Can a Mississippi Gulf Coast convention bureau borrow under the federal Paycheck Protection Program?
Plain-English summary
When the federal Paycheck Protection Program rolled out in spring 2020 as part of the CARES Act response to COVID-19, many quasi-governmental entities asked whether they could participate. The Mississippi Gulf Coast Regional Convention and Visitors Bureau, a political subdivision created by special act of the Mississippi Legislature in 2013, was one of them. Its attorney asked the AG three questions: (1) does the CVB have express or implied authority to apply for a PPP loan; (2) does PPP loan forgiveness convert the loan to a grant; and (3) regardless of PPP eligibility, can the CVB borrow money for purposes consistent with its mission?

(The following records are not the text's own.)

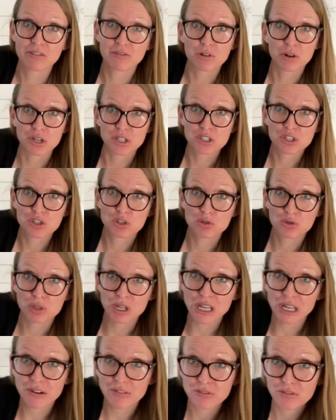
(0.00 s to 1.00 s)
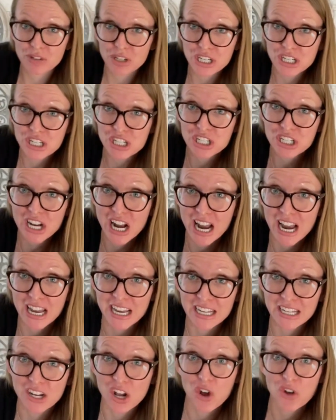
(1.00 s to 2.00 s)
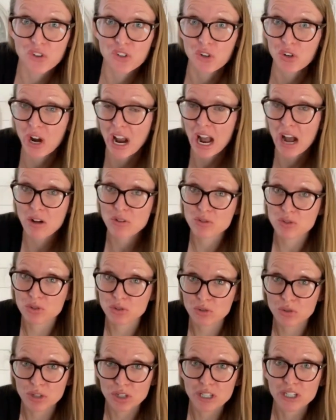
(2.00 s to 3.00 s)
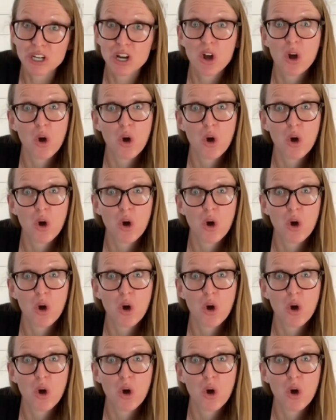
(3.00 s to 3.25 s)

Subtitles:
for a streak-free shine on your outdoor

The AG began with a jurisdictional point: § 7-5-25 limits AG opinions to Mississippi state law. The Paycheck Protection Program is a federal program governed by federal law and SBA regulations. The AG could not opine on whether the CVB was eligible under federal rules or whether forgiveness converts the loan to a grant. Those questions were for federal counsel.

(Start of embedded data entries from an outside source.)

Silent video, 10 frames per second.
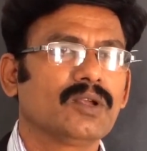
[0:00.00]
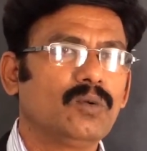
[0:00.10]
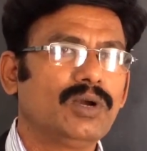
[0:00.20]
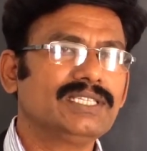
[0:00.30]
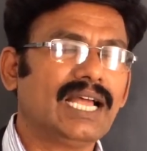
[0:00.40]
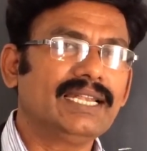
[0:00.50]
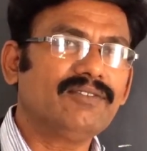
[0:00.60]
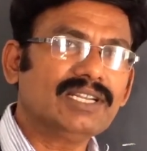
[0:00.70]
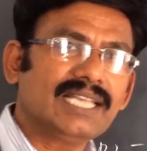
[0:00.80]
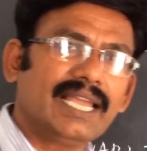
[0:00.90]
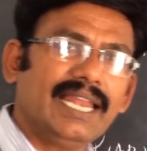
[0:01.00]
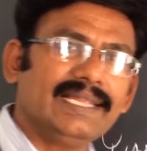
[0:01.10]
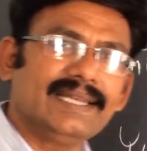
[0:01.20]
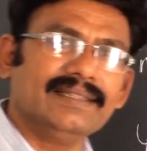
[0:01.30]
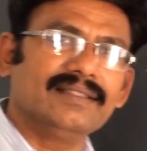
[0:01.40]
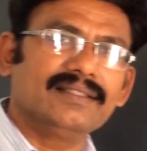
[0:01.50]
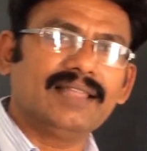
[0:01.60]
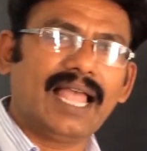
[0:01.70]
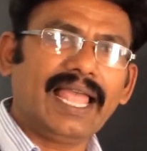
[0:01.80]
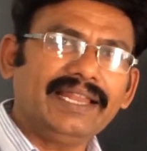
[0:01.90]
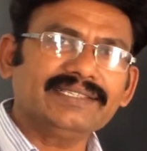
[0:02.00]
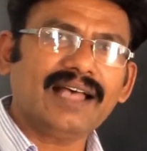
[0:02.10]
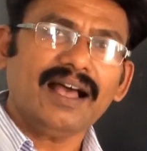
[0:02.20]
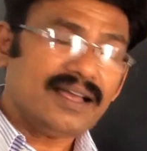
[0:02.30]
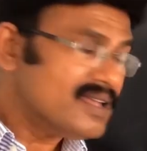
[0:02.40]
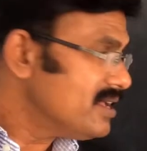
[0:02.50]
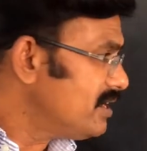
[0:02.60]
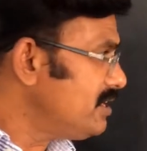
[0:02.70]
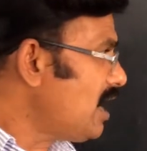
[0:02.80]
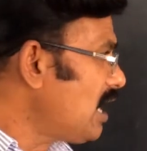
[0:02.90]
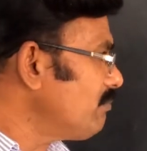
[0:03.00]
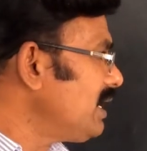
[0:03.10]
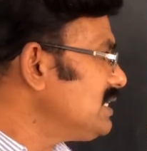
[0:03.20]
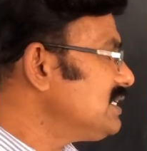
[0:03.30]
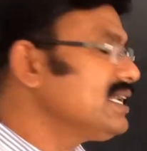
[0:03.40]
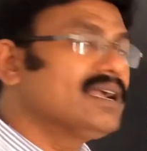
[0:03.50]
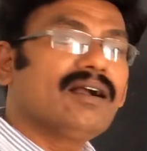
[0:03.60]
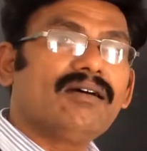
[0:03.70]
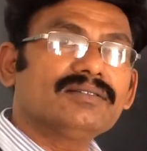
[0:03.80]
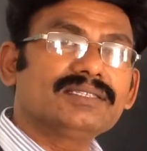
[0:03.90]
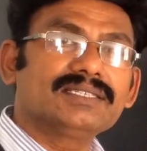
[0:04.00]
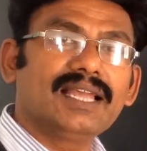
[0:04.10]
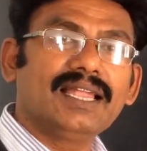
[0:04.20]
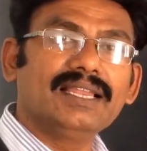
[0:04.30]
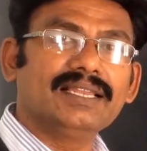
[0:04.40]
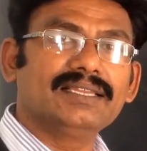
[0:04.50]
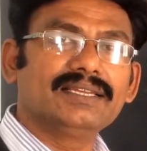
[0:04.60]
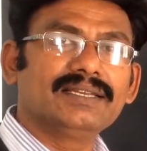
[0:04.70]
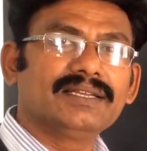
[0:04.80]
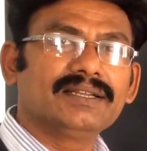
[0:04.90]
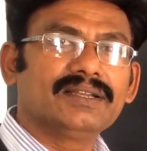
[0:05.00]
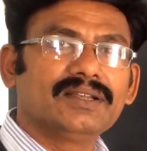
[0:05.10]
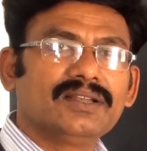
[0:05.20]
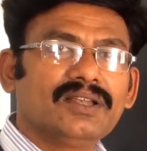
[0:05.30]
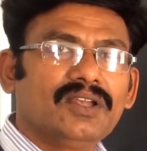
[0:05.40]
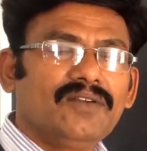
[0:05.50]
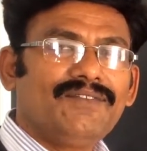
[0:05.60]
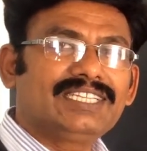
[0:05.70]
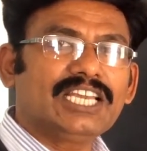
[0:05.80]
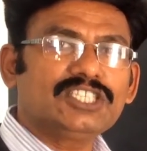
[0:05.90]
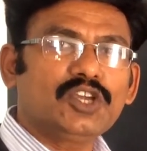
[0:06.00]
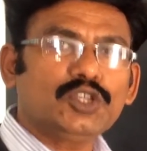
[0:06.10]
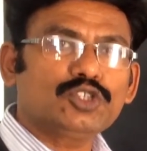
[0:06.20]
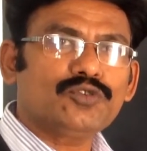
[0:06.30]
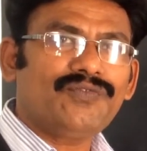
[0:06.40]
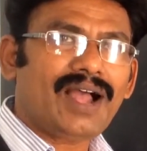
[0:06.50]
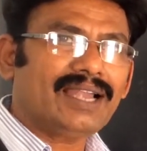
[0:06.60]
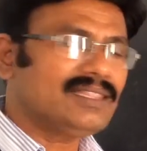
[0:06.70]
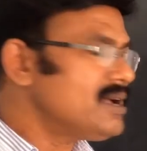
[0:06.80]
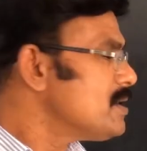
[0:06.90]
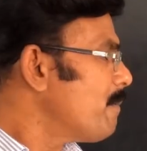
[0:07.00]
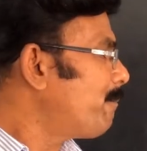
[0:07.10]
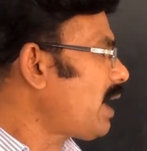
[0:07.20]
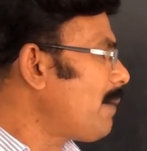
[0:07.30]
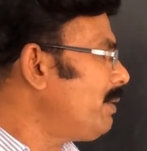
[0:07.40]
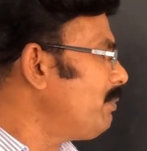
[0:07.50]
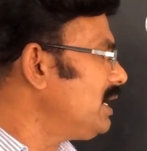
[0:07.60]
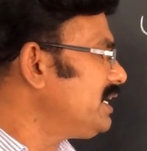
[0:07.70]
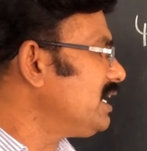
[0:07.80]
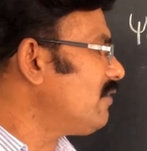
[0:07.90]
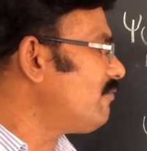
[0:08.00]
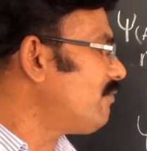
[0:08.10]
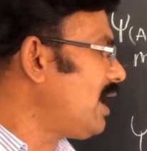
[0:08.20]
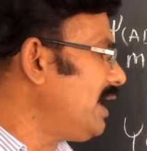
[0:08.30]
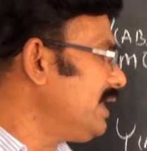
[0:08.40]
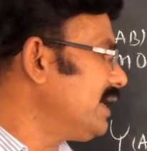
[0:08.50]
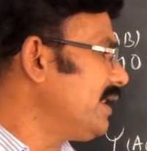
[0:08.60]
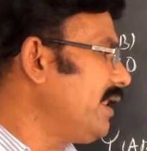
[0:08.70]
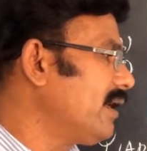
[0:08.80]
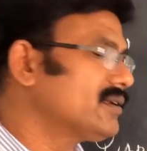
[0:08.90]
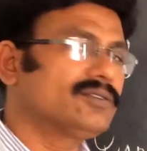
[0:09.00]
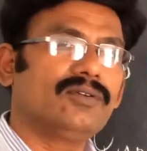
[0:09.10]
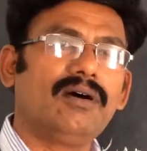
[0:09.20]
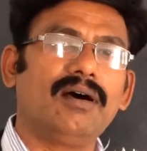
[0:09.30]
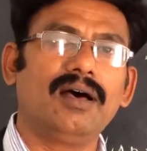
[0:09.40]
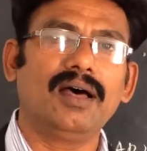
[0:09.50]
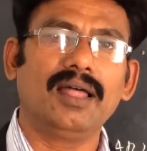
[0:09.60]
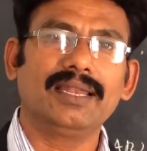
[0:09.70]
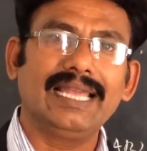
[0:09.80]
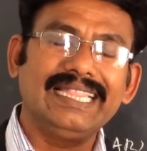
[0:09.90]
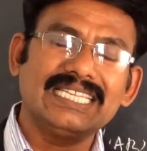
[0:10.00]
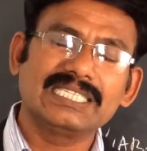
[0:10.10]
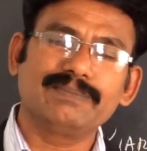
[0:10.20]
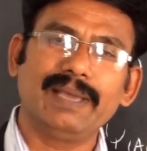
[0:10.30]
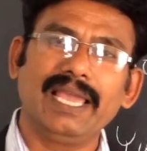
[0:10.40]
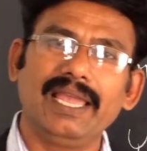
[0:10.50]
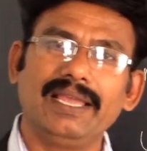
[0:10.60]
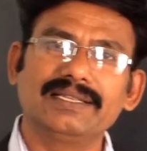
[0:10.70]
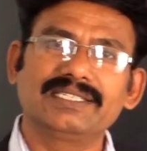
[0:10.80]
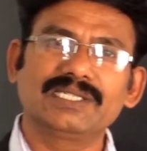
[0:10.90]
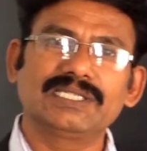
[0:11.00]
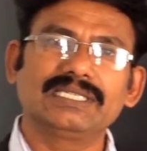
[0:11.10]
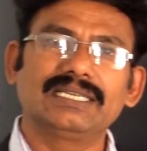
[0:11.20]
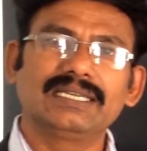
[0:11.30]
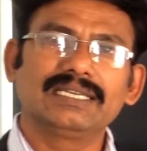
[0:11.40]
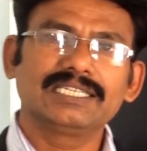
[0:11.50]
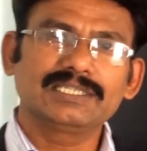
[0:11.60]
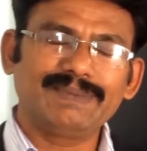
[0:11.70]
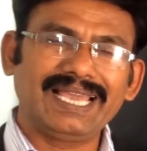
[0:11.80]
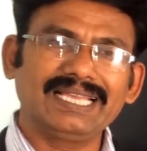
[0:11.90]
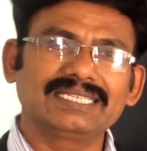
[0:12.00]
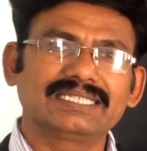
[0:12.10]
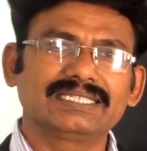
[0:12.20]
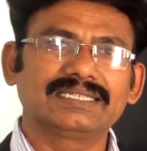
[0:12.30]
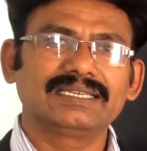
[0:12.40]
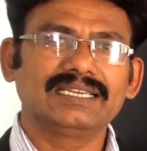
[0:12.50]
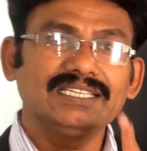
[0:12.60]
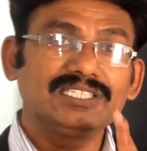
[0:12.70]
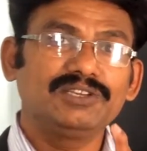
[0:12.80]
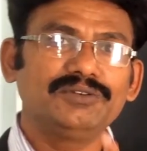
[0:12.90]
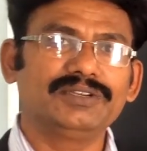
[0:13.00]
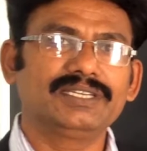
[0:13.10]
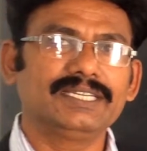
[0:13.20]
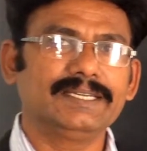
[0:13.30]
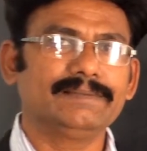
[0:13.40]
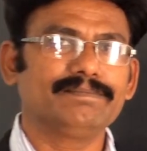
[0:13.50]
What is that? Once again listen. The N is the normalizing constant, which is used to find the probability of finding an electron in the space. Space is unity.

What the AG could address was Mississippi law on the CVB's borrowing authority. The 2013 enabling act, Chapter 926 (House Bill 1716, Local and Private Laws), grants the CVB various powers but does not include authority to borrow money. The AG looked for implied authority by reference to the broad "powers necessary or convenient" language in Section 5(iv) and (v) of the act and concluded none was implied. Mississippi follows the express-and-necessarily-implied-powers doctrine for administrative agencies and quasi-governmental entities. Mississippi Milk Commission v. Winn-Dixie, 235 So. 2d 684 (Miss. 1970), holds that "any power sought to be exercised must be found within the four corners of the statute under which the agency proceeds."

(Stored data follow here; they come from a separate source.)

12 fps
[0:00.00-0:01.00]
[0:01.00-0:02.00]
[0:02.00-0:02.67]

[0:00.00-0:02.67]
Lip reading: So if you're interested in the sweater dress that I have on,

The AG cited a 1995 opinion (MS AG Op., Glover) addressing a parallel question about the Meridian/Lauderdale County Partnership. The Partnership's enabling act allowed it to "request" the governing authority to borrow on its behalf, but did not give the Partnership itself the power to borrow. The AG had concluded the Partnership had no express or implied borrowing power. The same logic applied to the Gulf Coast CVB: no express borrowing authority, and the general "powers necessary or convenient" clause does not necessarily imply borrowing.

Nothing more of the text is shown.